* [ACTIVITY] Below are records; output exactly the lines from the one with "[0:10.00-0:10.20]" through their final line.

Start of TASK INPUTS

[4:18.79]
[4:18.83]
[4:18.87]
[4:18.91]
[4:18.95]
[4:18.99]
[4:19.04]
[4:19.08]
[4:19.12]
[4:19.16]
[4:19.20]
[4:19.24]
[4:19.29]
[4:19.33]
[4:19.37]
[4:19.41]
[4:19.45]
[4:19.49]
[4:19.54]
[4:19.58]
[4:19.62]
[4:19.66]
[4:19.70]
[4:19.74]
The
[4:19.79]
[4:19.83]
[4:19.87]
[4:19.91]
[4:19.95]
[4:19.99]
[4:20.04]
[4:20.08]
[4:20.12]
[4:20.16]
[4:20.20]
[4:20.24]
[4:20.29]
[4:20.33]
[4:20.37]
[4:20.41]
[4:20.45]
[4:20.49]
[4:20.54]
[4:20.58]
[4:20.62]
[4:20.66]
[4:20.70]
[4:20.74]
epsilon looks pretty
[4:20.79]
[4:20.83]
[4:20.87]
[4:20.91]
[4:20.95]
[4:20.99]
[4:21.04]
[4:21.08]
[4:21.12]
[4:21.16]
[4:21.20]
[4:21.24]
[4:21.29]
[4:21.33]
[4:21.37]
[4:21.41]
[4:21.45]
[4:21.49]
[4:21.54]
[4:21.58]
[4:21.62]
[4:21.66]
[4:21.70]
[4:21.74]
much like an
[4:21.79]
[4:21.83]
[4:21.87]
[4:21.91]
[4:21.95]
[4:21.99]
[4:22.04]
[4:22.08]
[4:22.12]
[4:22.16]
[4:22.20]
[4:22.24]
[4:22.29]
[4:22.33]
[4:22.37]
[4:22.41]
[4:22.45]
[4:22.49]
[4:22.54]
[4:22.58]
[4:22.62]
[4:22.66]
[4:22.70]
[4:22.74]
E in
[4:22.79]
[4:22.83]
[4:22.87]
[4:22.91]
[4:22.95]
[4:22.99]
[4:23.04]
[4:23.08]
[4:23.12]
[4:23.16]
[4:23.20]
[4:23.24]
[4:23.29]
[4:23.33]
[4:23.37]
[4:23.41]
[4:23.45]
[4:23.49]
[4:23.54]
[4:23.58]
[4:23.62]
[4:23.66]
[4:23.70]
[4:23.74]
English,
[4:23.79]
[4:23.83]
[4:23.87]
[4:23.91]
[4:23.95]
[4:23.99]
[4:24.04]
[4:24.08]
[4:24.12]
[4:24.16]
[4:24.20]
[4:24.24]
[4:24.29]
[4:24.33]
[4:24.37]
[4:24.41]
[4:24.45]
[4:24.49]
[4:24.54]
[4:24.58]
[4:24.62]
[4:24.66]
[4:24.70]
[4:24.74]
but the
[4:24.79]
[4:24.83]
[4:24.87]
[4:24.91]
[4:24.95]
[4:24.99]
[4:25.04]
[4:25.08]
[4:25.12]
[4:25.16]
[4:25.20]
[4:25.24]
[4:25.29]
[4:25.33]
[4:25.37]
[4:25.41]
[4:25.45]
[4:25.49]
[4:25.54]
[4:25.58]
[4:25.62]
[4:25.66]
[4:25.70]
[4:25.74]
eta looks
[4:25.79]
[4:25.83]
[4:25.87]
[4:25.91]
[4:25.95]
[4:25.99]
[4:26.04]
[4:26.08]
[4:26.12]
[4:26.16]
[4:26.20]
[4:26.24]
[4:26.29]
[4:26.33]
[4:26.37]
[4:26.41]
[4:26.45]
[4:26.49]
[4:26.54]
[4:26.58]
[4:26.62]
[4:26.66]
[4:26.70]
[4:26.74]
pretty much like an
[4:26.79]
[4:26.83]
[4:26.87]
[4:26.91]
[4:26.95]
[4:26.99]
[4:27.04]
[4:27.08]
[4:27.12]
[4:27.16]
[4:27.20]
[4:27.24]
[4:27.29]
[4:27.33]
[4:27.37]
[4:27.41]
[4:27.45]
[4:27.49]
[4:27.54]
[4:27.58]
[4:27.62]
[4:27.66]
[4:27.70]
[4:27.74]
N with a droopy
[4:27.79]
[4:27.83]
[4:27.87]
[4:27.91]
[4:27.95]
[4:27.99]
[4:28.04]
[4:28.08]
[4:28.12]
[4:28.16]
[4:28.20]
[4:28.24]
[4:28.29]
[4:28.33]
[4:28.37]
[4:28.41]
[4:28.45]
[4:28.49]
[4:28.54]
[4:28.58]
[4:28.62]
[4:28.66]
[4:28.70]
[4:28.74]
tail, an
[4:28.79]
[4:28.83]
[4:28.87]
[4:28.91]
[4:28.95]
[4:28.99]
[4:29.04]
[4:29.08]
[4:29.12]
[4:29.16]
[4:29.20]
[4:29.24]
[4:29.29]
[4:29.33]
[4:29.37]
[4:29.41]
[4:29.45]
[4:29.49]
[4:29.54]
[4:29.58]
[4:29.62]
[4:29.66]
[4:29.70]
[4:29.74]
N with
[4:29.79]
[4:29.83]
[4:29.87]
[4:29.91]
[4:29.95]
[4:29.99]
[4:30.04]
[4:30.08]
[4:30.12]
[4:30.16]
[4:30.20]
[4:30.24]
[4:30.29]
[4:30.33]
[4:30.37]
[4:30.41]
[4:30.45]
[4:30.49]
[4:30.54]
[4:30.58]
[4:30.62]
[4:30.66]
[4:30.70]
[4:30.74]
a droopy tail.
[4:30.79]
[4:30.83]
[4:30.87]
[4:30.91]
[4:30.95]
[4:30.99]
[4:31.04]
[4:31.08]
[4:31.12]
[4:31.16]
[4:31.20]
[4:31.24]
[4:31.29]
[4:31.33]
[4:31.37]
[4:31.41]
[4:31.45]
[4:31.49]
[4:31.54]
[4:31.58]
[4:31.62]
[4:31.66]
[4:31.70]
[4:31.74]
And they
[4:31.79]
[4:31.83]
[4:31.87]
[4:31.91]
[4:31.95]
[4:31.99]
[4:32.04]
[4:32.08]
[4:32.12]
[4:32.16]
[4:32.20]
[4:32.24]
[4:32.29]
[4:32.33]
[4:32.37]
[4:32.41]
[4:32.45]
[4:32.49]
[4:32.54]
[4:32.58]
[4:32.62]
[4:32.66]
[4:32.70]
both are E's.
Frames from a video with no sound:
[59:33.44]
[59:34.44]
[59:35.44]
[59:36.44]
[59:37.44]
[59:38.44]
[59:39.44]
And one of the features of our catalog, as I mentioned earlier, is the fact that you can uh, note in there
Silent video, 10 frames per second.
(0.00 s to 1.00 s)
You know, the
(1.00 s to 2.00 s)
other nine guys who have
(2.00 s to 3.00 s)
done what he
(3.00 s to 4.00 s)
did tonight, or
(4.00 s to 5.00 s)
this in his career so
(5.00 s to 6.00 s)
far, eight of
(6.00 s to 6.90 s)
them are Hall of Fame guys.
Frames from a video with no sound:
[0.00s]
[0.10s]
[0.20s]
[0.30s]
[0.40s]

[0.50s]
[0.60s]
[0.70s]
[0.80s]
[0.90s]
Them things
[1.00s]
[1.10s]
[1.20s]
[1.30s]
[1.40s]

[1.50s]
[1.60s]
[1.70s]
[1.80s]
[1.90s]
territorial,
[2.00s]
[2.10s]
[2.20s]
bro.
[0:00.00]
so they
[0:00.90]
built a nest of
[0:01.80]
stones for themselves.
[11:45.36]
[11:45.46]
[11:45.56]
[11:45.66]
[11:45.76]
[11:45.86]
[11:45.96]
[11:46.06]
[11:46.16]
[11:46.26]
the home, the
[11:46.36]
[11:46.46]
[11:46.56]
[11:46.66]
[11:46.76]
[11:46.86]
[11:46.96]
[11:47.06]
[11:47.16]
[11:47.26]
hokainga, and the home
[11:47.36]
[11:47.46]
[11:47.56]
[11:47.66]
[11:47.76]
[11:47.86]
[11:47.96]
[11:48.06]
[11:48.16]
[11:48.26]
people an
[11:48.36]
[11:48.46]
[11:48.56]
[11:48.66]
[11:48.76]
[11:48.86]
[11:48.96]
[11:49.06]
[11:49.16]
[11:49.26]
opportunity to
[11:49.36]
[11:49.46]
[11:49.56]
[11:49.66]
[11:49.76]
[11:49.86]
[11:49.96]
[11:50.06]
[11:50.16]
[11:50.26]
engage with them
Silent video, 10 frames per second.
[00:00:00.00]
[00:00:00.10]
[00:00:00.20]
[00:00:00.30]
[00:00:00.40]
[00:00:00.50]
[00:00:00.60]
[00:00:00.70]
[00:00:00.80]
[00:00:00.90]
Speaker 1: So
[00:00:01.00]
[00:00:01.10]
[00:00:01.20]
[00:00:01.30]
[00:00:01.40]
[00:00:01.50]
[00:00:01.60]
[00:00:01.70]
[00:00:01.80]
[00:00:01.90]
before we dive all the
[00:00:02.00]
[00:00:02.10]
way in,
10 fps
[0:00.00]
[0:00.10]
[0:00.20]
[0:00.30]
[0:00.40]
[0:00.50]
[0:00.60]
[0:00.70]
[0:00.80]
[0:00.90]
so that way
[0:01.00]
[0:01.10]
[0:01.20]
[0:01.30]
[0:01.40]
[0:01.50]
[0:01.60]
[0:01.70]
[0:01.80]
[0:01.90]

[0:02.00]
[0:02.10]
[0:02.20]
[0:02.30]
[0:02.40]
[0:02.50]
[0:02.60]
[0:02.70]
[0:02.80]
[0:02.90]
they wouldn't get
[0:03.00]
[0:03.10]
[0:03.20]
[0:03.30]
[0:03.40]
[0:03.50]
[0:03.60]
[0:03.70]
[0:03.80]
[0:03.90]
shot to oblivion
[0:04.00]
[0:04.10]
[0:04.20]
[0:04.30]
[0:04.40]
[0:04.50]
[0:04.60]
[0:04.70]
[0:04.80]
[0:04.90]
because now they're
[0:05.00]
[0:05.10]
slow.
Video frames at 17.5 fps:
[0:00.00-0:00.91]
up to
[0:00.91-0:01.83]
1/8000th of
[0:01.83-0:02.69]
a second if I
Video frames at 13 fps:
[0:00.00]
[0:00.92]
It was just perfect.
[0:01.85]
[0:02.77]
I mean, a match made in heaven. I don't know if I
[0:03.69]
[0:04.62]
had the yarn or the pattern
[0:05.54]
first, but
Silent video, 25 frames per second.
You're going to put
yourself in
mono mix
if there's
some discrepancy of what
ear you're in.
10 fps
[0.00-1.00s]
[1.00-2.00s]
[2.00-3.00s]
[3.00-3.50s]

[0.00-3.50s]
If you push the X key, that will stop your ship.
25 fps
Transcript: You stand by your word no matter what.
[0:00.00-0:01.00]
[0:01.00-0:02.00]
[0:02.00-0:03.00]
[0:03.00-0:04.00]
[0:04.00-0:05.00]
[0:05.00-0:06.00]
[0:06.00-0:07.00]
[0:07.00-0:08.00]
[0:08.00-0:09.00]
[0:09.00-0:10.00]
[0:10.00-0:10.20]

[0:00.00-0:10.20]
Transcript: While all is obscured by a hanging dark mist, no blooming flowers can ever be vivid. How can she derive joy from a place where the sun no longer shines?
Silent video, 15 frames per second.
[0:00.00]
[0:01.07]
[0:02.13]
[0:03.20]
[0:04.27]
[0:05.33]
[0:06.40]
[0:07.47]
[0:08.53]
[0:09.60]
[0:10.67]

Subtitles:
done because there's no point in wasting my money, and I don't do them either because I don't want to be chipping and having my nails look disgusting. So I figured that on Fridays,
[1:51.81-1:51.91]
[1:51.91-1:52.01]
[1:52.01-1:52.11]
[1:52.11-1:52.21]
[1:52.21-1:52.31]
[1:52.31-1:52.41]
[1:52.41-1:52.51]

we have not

End of TASK INPUTS

* [SOLUTION]
[0:10.00-0:10.20]

[0:00.00-0:10.20]
Transcript: While all is obscured by a hanging dark mist, no blooming flowers can ever be vivid. How can she derive joy from a place where the sun no longer shines?
Silent video, 15 frames per second.
[0:00.00]
[0:01.07]
[0:02.13]
[0:03.20]
[0:04.27]
[0:05.33]
[0:06.40]
[0:07.47]
[0:08.53]
[0:09.60]
[0:10.67]

Subtitles:
done because there's no point in wasting my money, and I don't do them either because I don't want to be chipping and having my nails look disgusting. So I figured that on Fridays,
[1:51.81-1:51.91]
[1:51.91-1:52.01]
[1:52.01-1:52.11]
[1:52.11-1:52.21]
[1:52.21-1:52.31]
[1:52.31-1:52.41]
[1:52.41-1:52.51]

we have not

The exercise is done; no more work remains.